• Problem to work on
Word for word, restate the entries below and exclude every image.

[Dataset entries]
..........
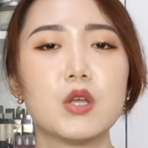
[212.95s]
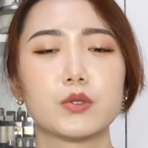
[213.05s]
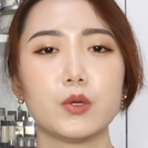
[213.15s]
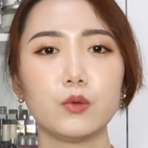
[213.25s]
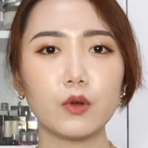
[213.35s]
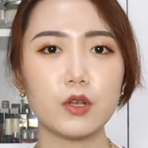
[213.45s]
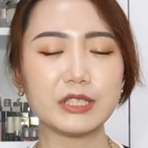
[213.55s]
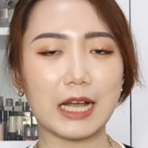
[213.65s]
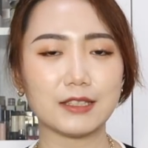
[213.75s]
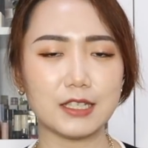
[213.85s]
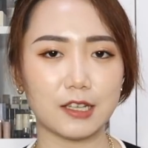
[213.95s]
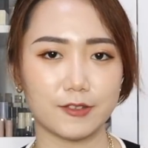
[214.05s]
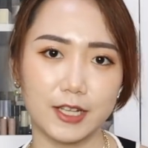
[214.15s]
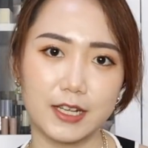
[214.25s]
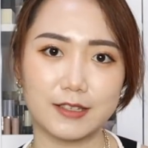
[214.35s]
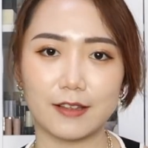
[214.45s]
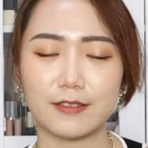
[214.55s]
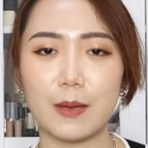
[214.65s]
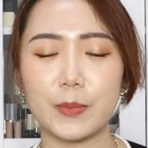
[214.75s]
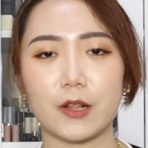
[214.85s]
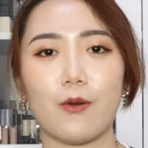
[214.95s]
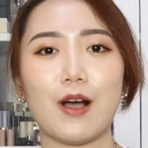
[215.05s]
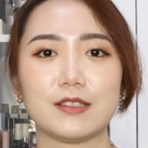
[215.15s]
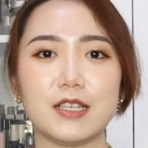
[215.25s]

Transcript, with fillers: 所以如果有想要再找这类型的单品的话，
..........
• Reply to the task
[212.95s]
[213.05s]
[213.15s]
[213.25s]
[213.35s]
[213.45s]
[213.55s]
[213.65s]
[213.75s]
[213.85s]
[213.95s]
[214.05s]
[214.15s]
[214.25s]
[214.35s]
[214.45s]
[214.55s]
[214.65s]
[214.75s]
[214.85s]
[214.95s]
[215.05s]
[215.15s]
[215.25s]

Transcript, with fillers: 所以如果有想要再找这类型的单品的话，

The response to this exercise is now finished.